It wasn't that people didn't know she wasn't naked. Au contraire! One judge, for example, even gave her immunity in advance in case she was arrested again for indecent exposure while she was out on bail after the current indecent exposure arrest. People (including judges, apparently) loved Rand's fan dancing. And Rand was getting so much attention -- and making so much money -- there was no way she was going to modify her costumes or her techniques.

It ultimately became so much fun for everybody that Rand was even arrested once wearing long underwear and a "censored by the SFPD" sign -- despite the judge's immunity ruling. "I haven't been out of work," Rand told reporters, "since the day I took my pants off!" Was that just an observation? Or was that an in-your-face woman's advice to the rest of us?

Sunday, July 29, 2012

Alice Huyler Ramsey

Nine months after the first Model T Ford rolled off the assembly line, while women were still being told that driving cars would be too much for them, Alice Huyler Ramsey, a 22-year-old wife and mother from Hackensack, New Jersey, loaded up three other women in a green Maxwell 30 and set out to drive across the United States. Fifty-nine days and 3,800 miles later (only 152 of which had been paved), Ramsey cruised into San Francisco to tell the tale to crowds of delighted well-wishers.

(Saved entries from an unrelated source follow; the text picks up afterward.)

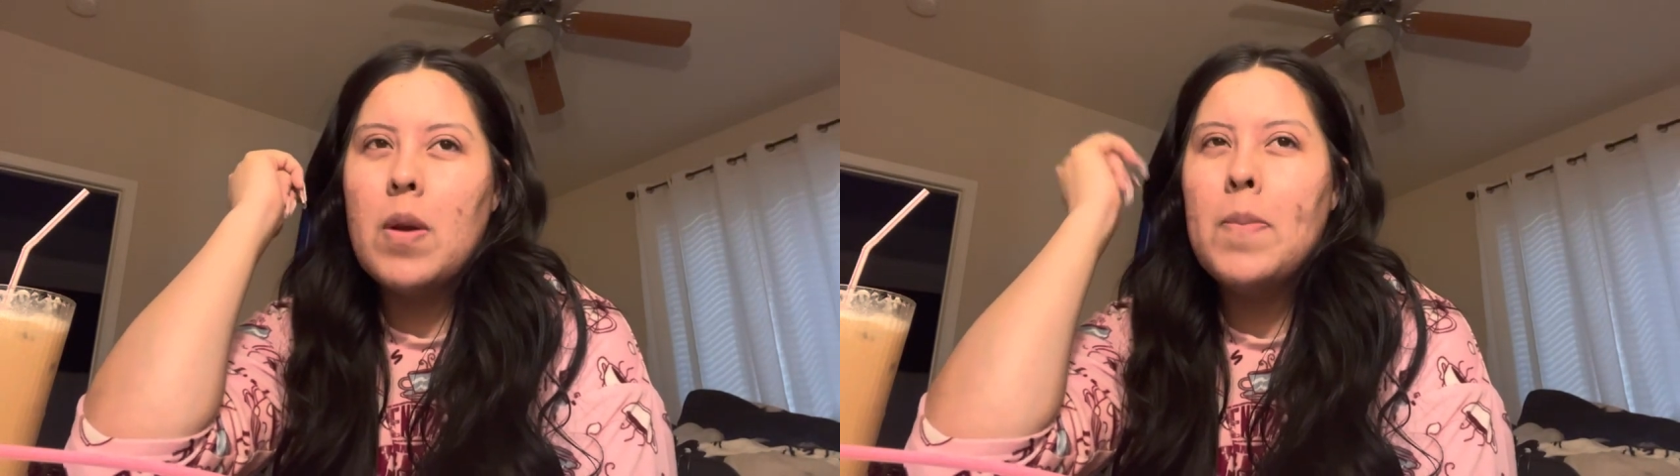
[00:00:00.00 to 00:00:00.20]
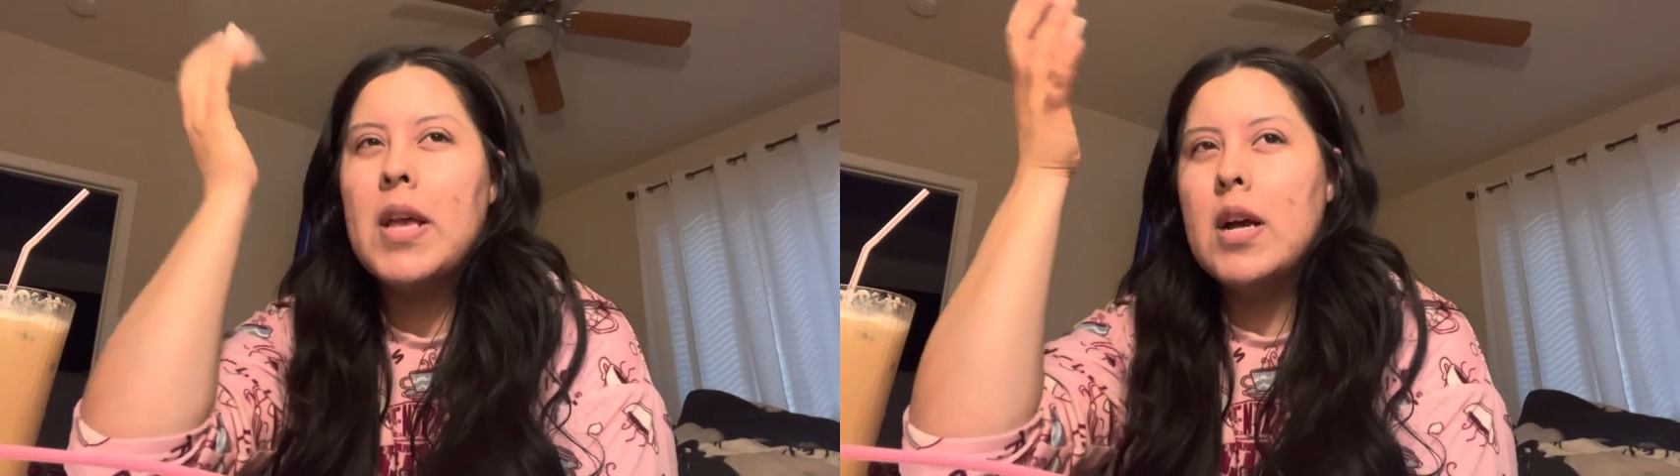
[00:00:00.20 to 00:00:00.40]

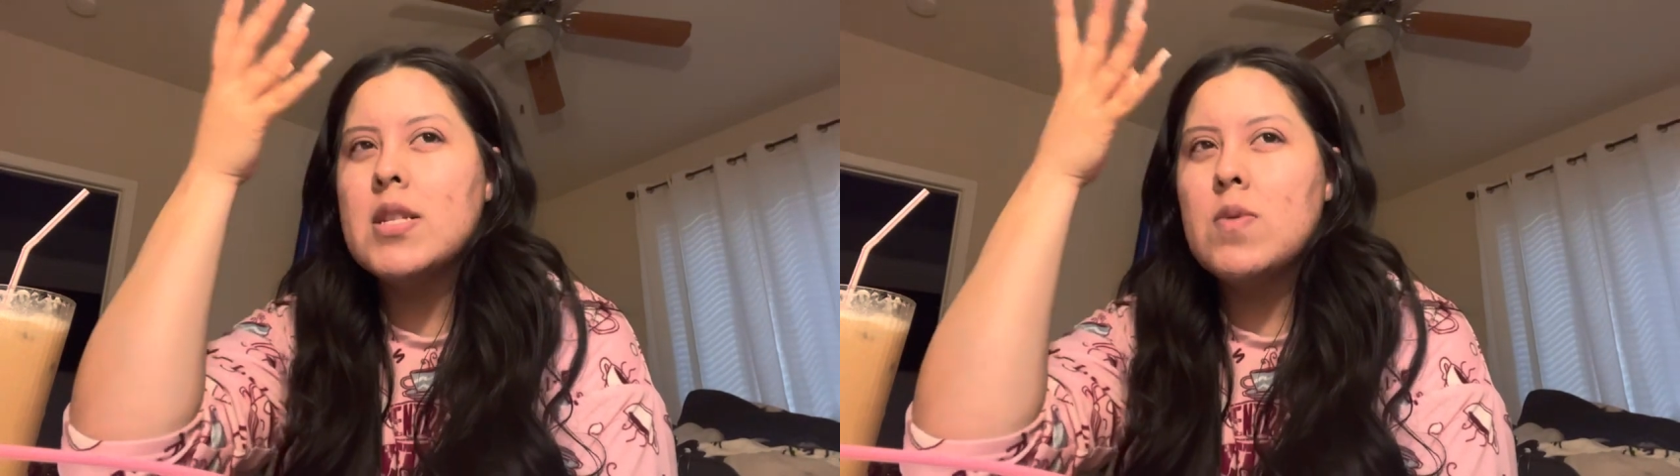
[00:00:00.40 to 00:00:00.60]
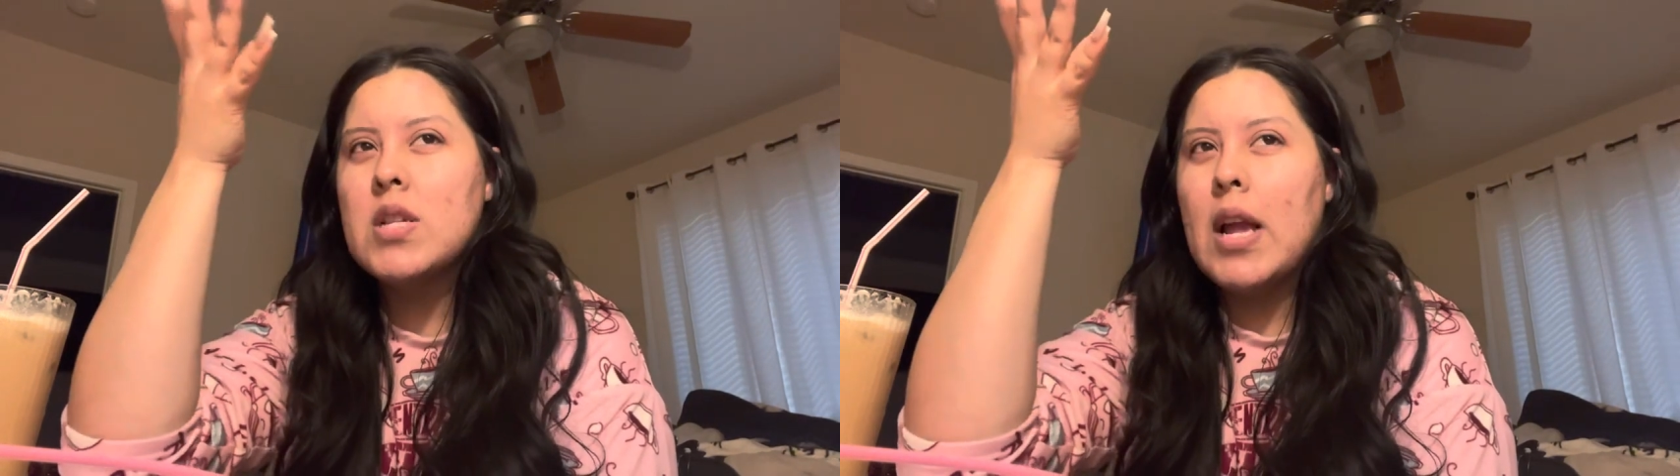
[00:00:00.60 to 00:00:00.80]
because
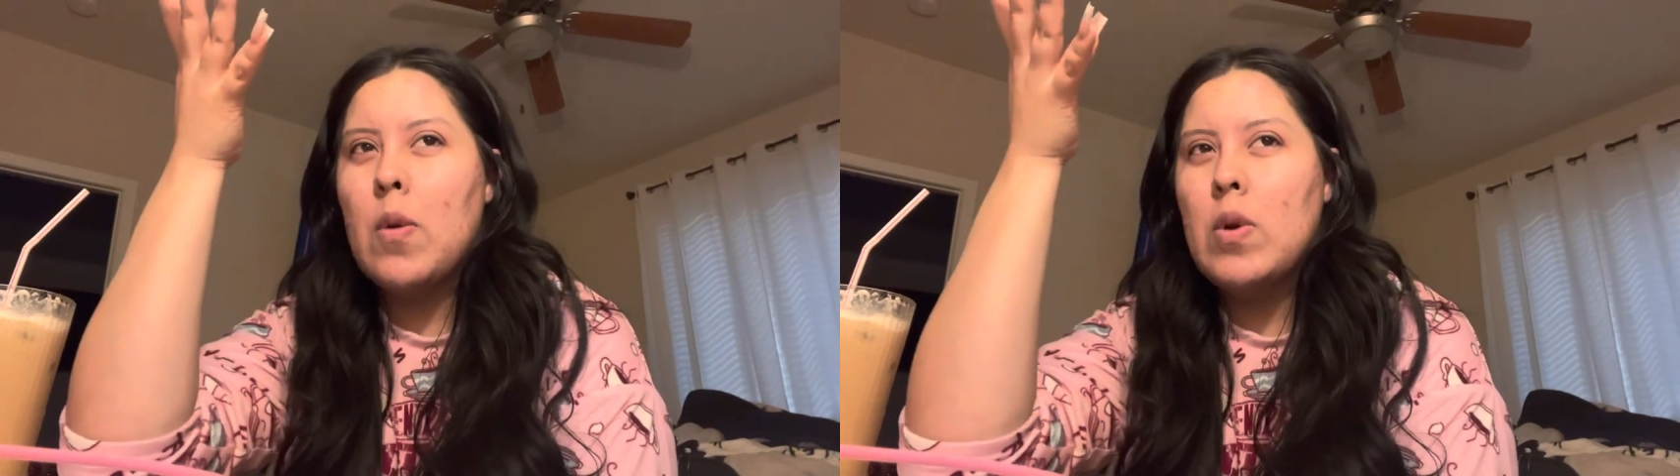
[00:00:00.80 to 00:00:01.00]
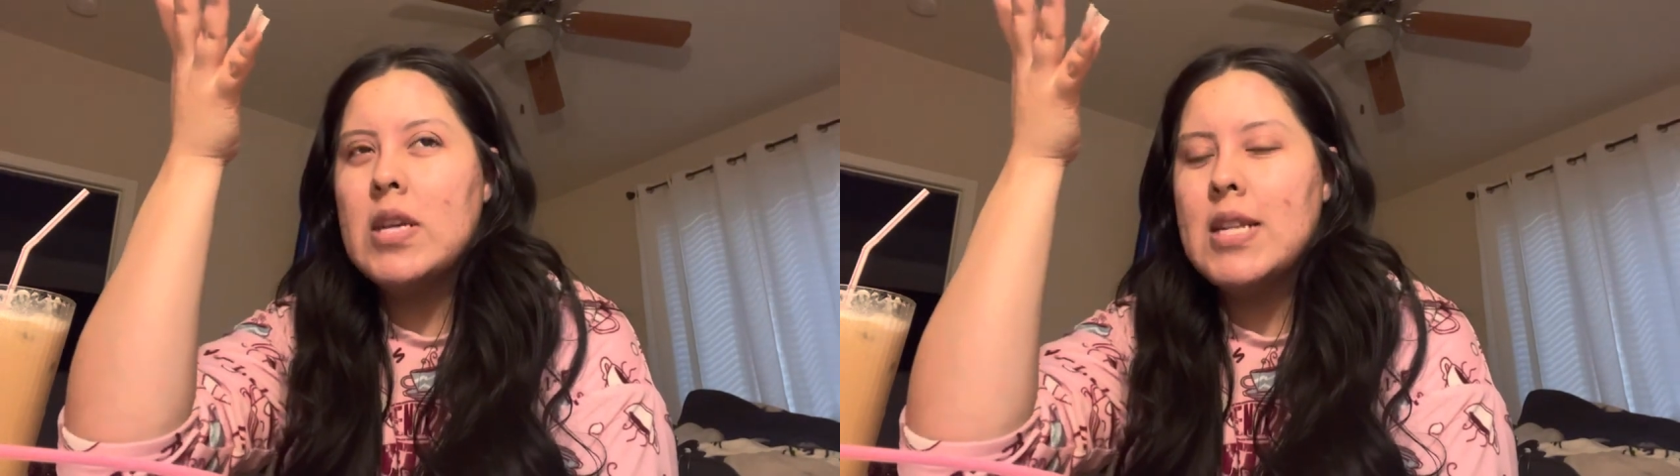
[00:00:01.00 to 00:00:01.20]
it was, like, a
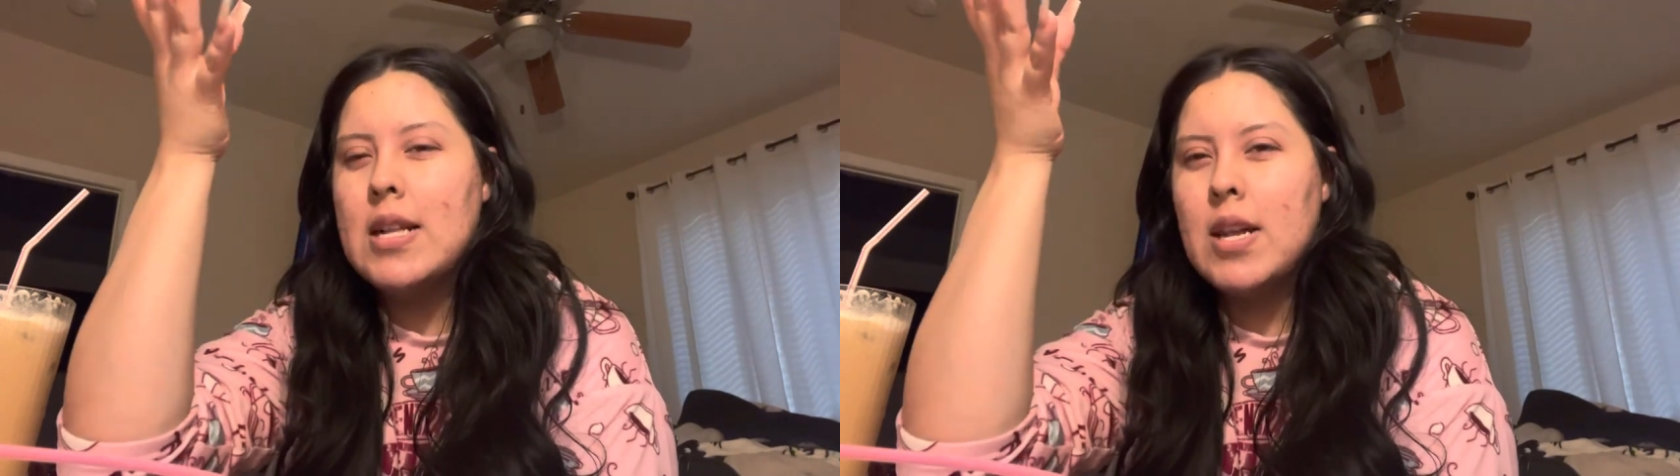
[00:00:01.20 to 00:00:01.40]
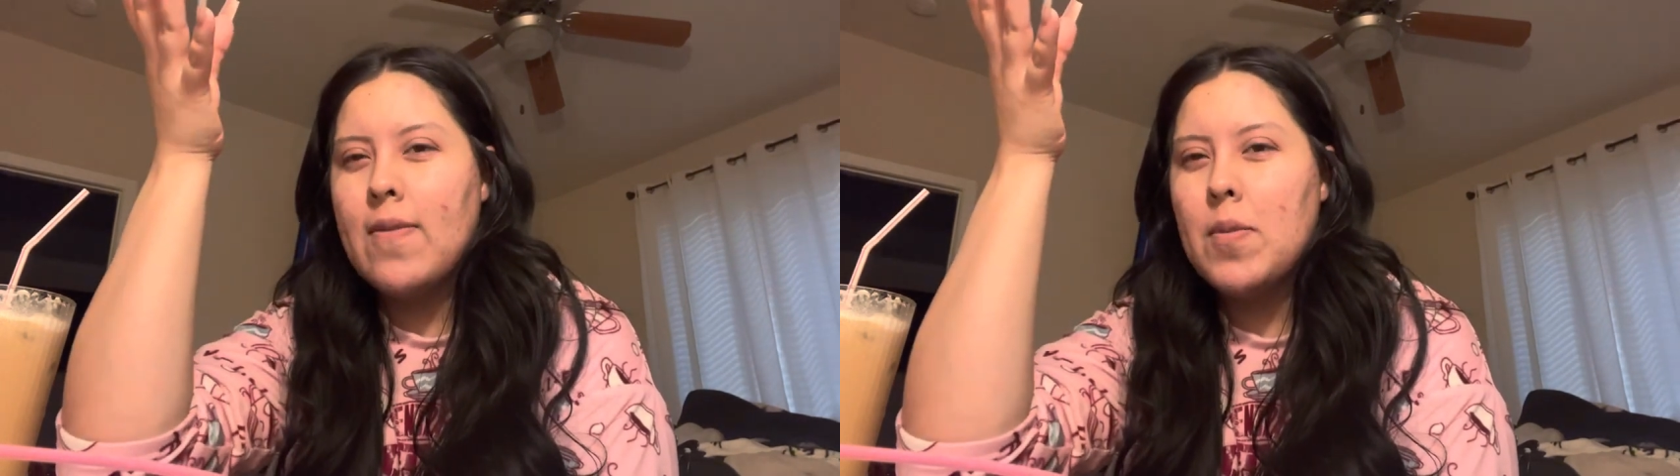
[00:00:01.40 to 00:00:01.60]
really sad
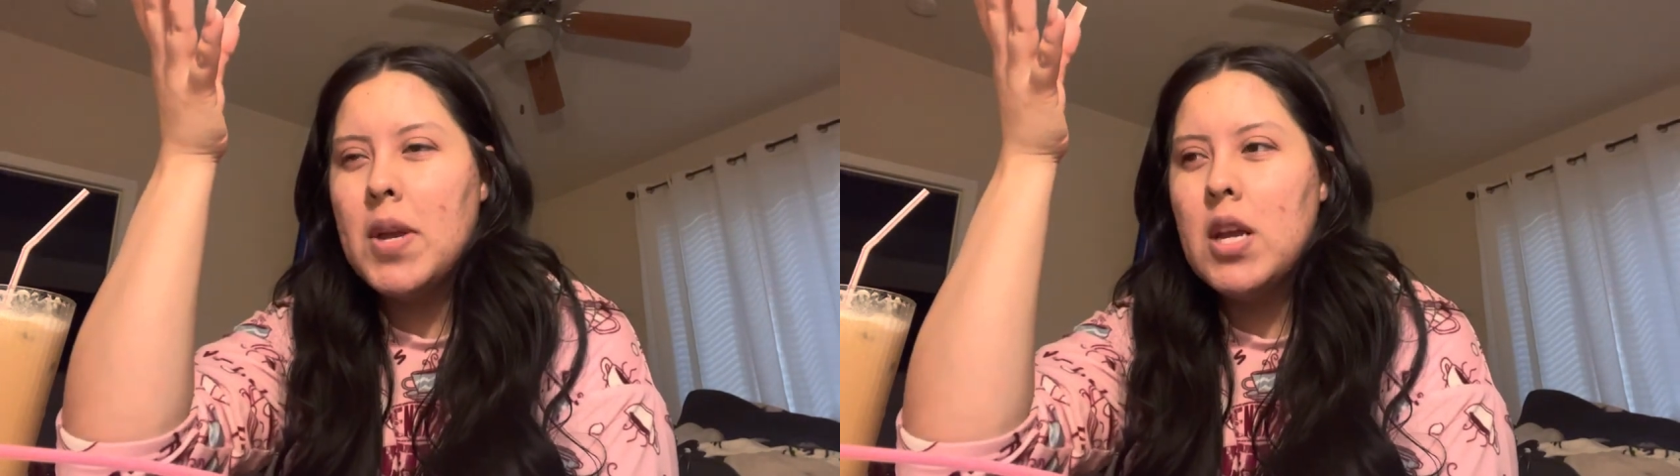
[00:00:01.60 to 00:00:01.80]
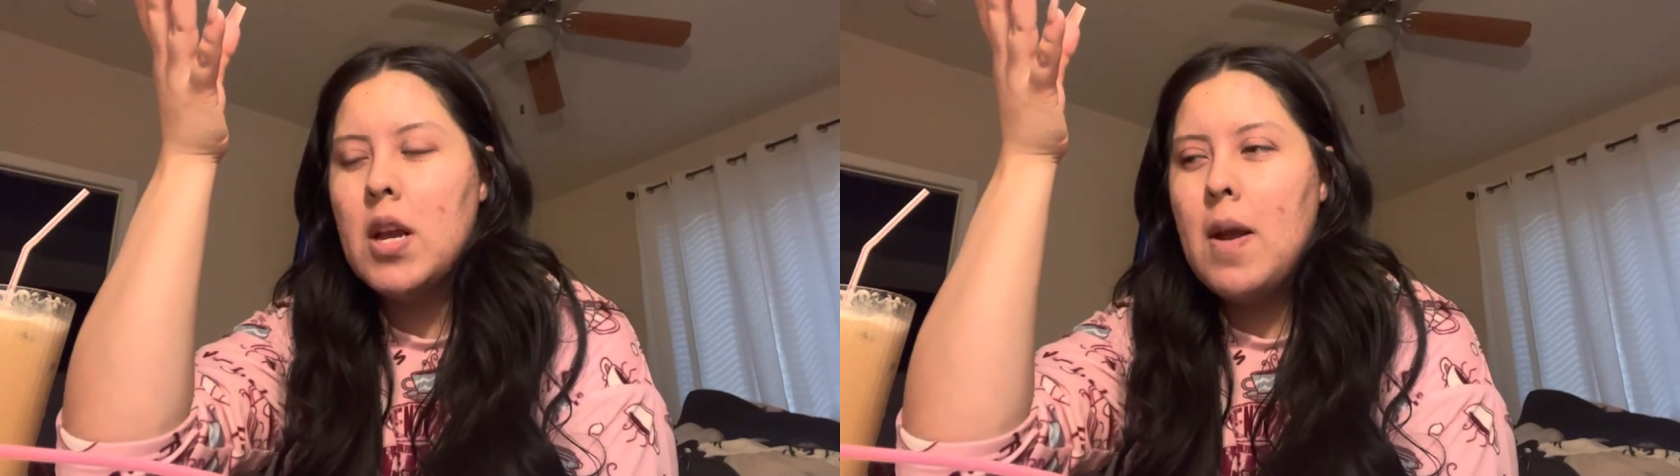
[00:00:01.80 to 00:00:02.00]
day for me.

On the journey, Ramsey (who was the only driver in the car) changed eleven tires, cleaned the spark plugs, and repaired a broken brake pedal. And those weren't the only inconveniences. There was a killer loose in Nebraska, bedbugs in Wyoming, angry Native Americans in Nevada, and at least one night when they had to sleep in the car because it got stuck in the mud. But Ramsey -- in true in-your-face woman fashion -- not only didn't crack, she made the trip more than thirty times from 1909 to 1975 (when she was 89!). Interviewed by Ms Magazine after her last trip, Ramsey said simply, "Good driving has nothing to do with sex. It's all above the collar." Duh!

Saturday, July 28, 2012

Harriet Quimby

Only seven years after the Wright Brothers flew the first circle in a heavier-than-air powered machine, Harriet Quimby was awarded her pilot's certificate and the following year she flew across the English Channel. Unfortunately, she scheduled her flight for the day after the Titanic sunk and nobody -- but nobody -- was paying attention.

Far from being the tough type, Quimby was, in fact, a farm girl who became a photo-journalist and a screenwriter in the very early 1900's. But then she discovered flying. “If a woman wants to fly," she declared, "first of all, she must, of course, abandon skirts."

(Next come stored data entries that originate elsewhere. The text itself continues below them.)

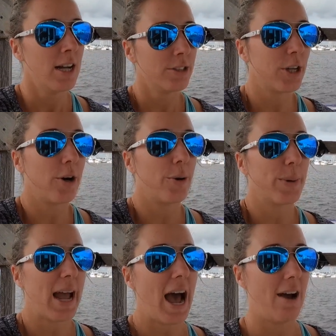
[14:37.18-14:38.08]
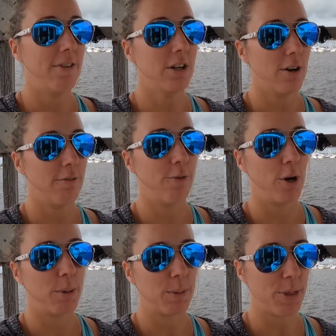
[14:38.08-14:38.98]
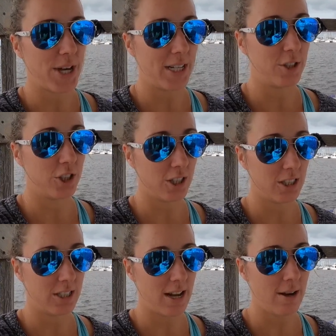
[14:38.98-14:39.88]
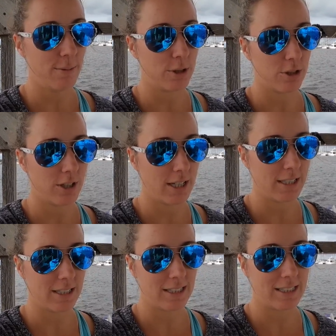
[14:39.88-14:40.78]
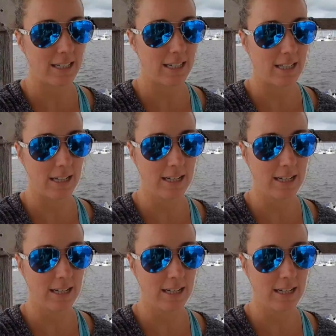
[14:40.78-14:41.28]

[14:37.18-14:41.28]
So we haven't gone forward with that just yet. We're trying to see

Taking planes into the wild blue yonder in the purple satin hooded jumpsuit she designed herself, she became such an overnight sensation that she was offered $100,000 to present a flying exhibition to an obviously large and well-paying crowd near Boston, Massachusetts, on July 1, 1912.

Buzzing around 1500 feet in the air in a brand new open cockpit two-seater Bleriot monoplane, Quimby and her passenger (the guy who had organized the event) were having a swell time thrilling the folks below when an air pocket caused the plane to lurch, ejecting them out of their seats and they fell to their deaths in front of their horrified viewers.

Quimby was thirty-seven. She wasn't married. She had no kids. She was supporting her parents. And she didn't even leave a diary. Oh, those in-your-face women! They can be a carefree and mysterious bunch, huh?

Friday, July 27, 2012

Anna Henryka Pustowojtowna

Polish nationalist Anna Henryka Pustowojtowna was the daughter of a tsarist general of Hungarian roots and a Polish mother who apparently felt strongly about her motherland. She lived for a time with a family of Polish soldiers who taught her how to fight. And she was arrested for her nationalist political activities the first time -- and escaped! -- at only eighteen years of age.

Taking the name Michal Smok, she fought valiantly under insurrectionist Marian Langiwicz. She was so valiant, in fact, that she was reported to have ridden into a hail of bullets in one battle, striking those who cowered with the flat of her broadsword and shouting, "Shame on you! Forward! Win or die!" Captured by the Austrians (along with Langiwicz), Pustowojtowna tried several times after her release to break her leader out of jail, but was ultimately forced to face the fact that she wasn't going to live long if she tried to stay in Poland.

So she went to Paris where she spent the rest of her life selling artificial flowers, teaching music, and raising children (her own and other people's). Oh, yes...and also fighting on the barricades to establish the Paris Commune of 1871. Sometimes, the in-your-faced-ness is part of a situation in which an ordinary woman finds herself. Sometimes, on the other hand, the in-your-faced-ness is part of the woman.

Thursday, July 26, 2012

Eleonore Prochaska

Not only have women fought in every war waged throughout history, but their stories have been a matter of public record. Ludwig van Beethoven wrote music for a play about Eleonore Prochaska, for example, and a memorial to the woman sometimes called the Potsdam Joan of Arc was erected in Potsdam in 1889, yet her name is hardly a household word.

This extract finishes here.